WORK REQUIRED
Once the images are set aside, write out the rest of the records exactly.

[RECORDS FOR THIS TASK — start]

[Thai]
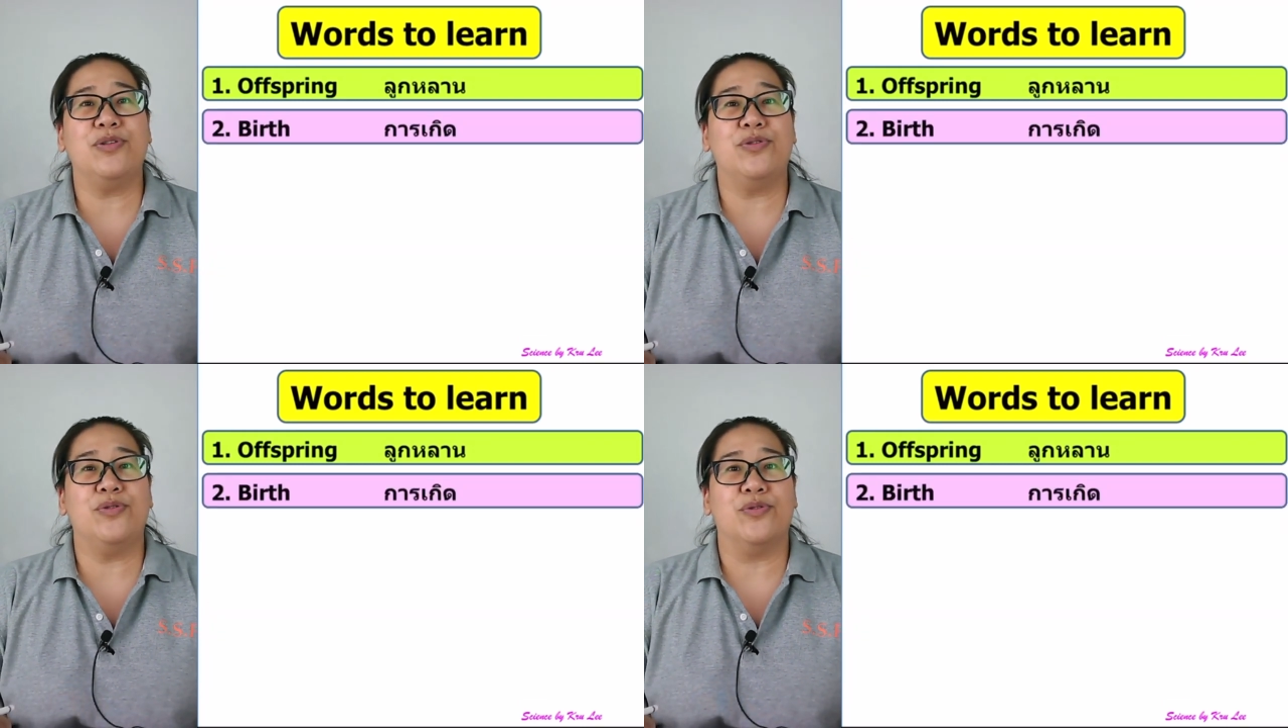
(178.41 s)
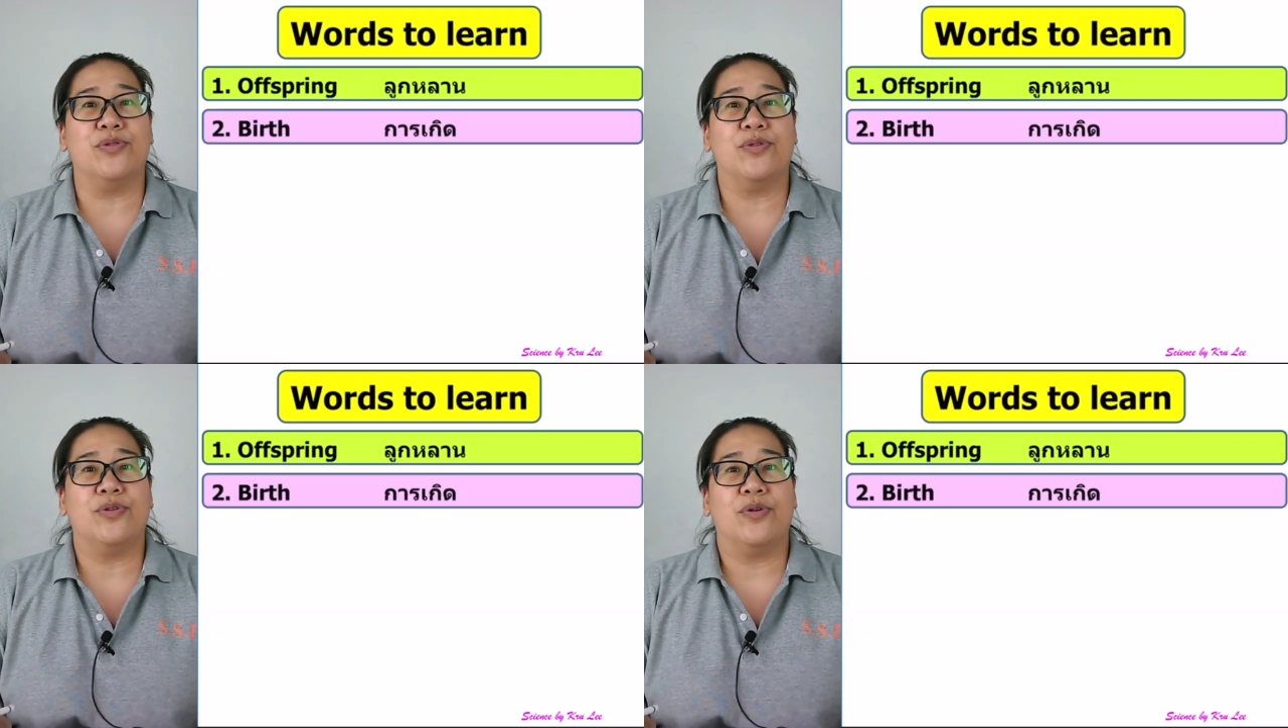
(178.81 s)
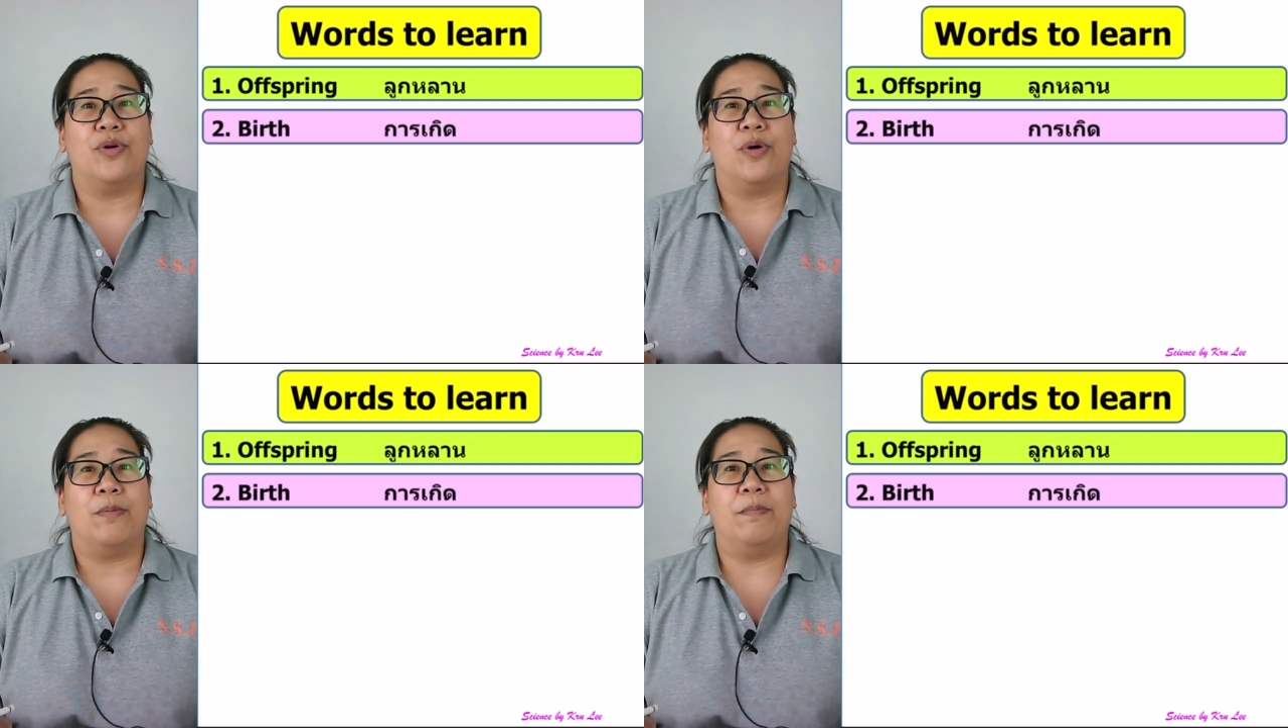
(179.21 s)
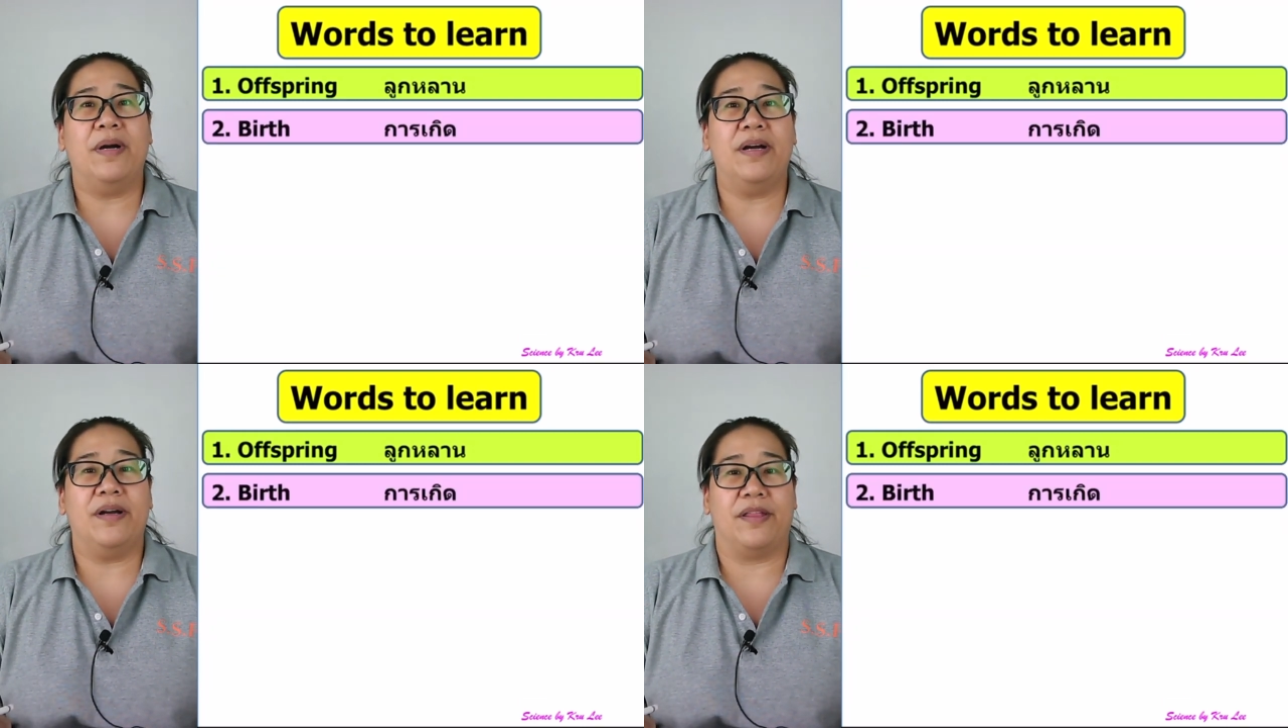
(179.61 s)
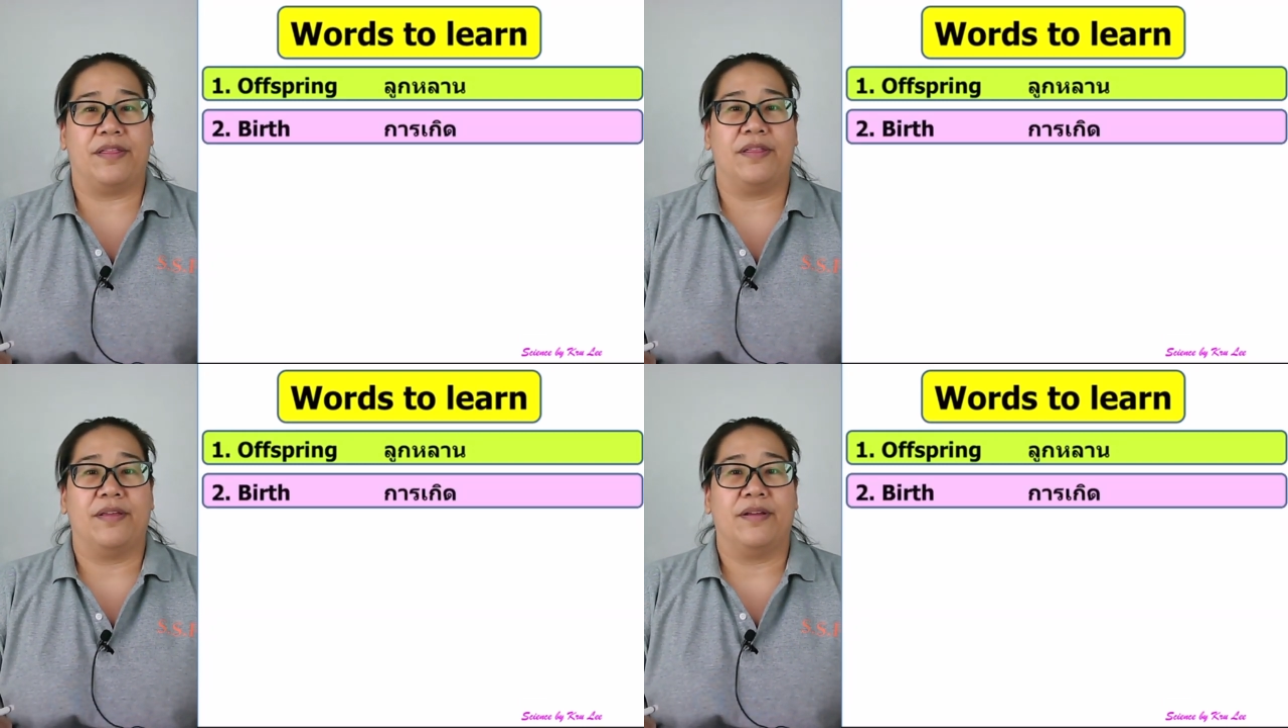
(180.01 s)
two birth
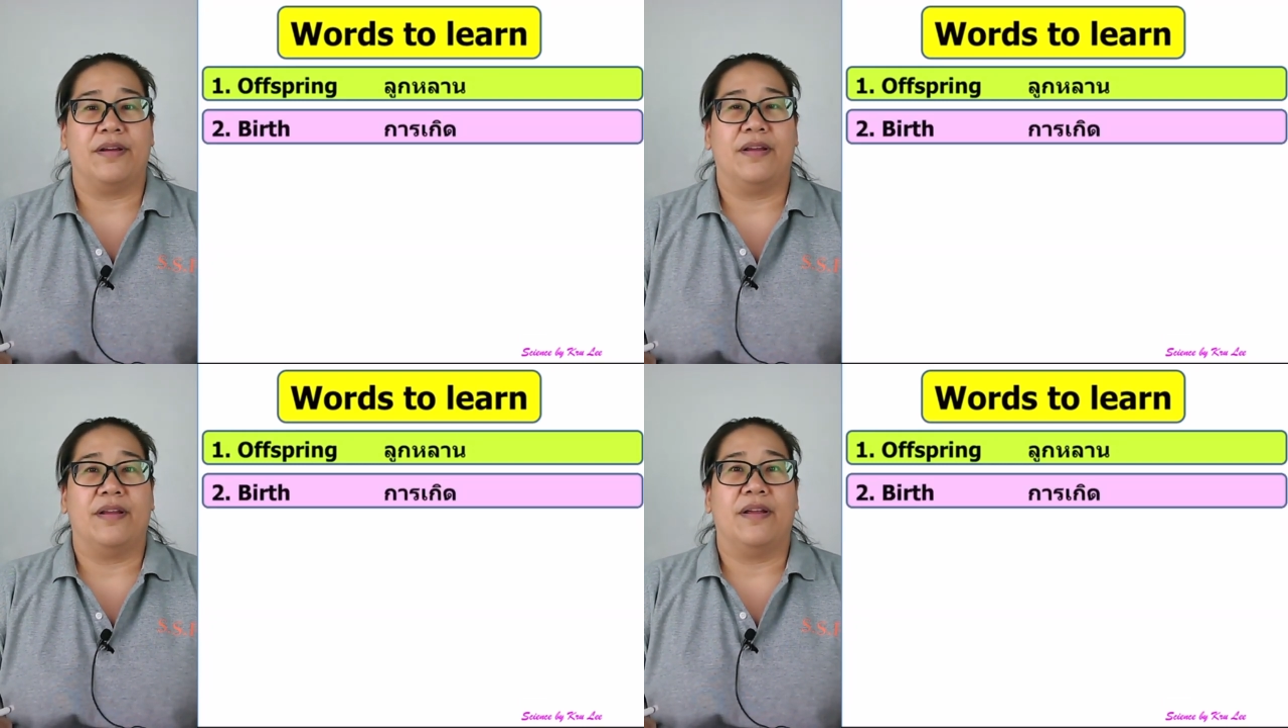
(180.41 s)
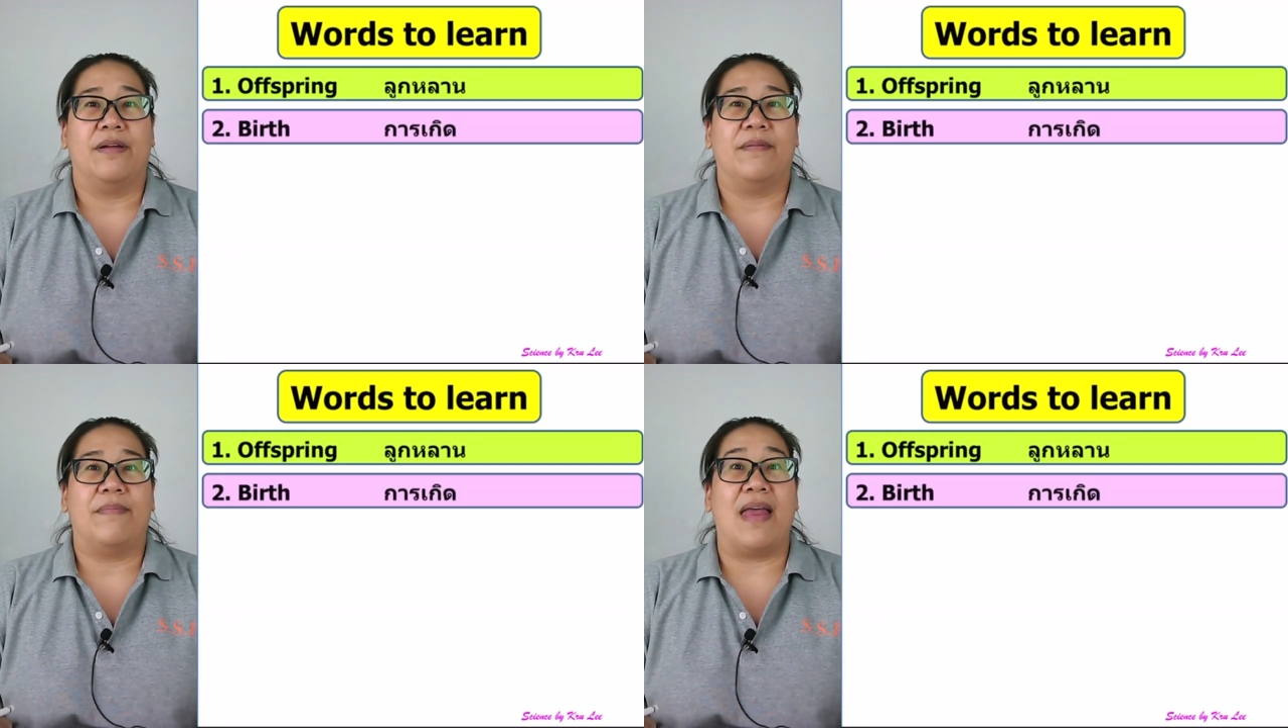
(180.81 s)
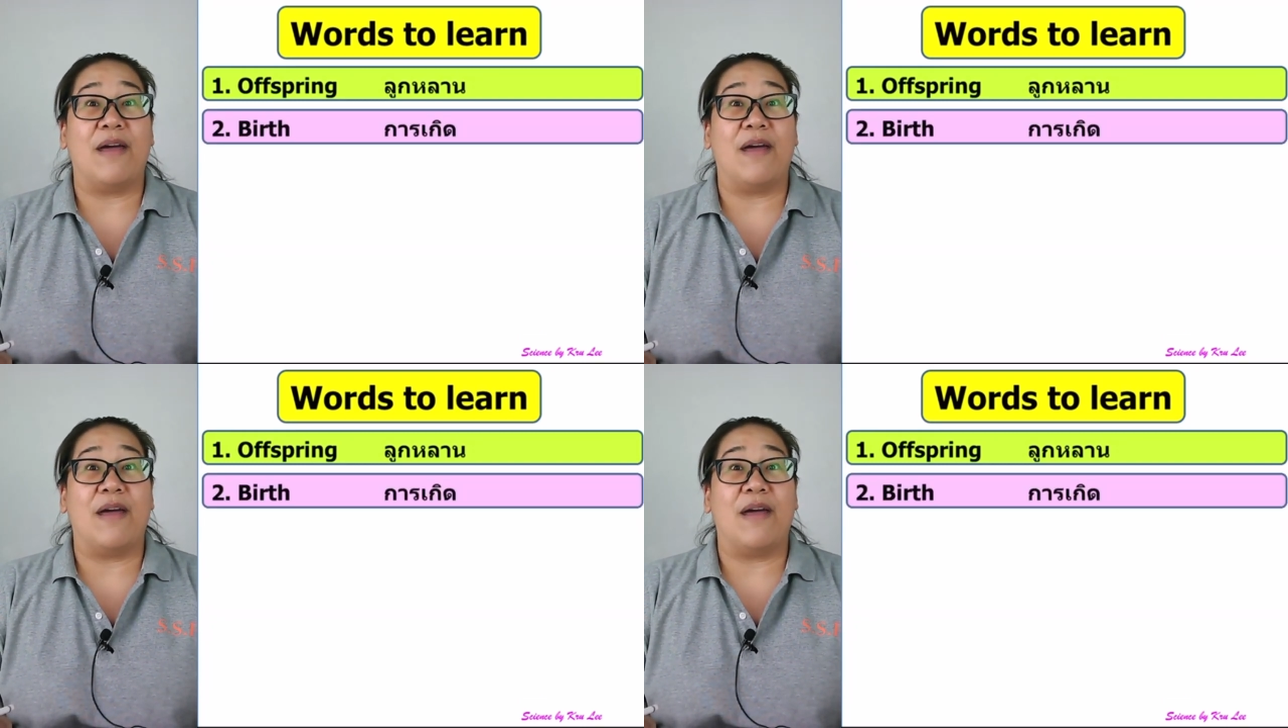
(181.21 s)
แปล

[RECORDS FOR THIS TASK — finish]

RESPONSE TO THE EXERCISE
[Thai]
(178.41 s)
(178.81 s)
(179.21 s)
(179.61 s)
(180.01 s)
two birth
(180.41 s)
(180.81 s)
(181.21 s)
แปล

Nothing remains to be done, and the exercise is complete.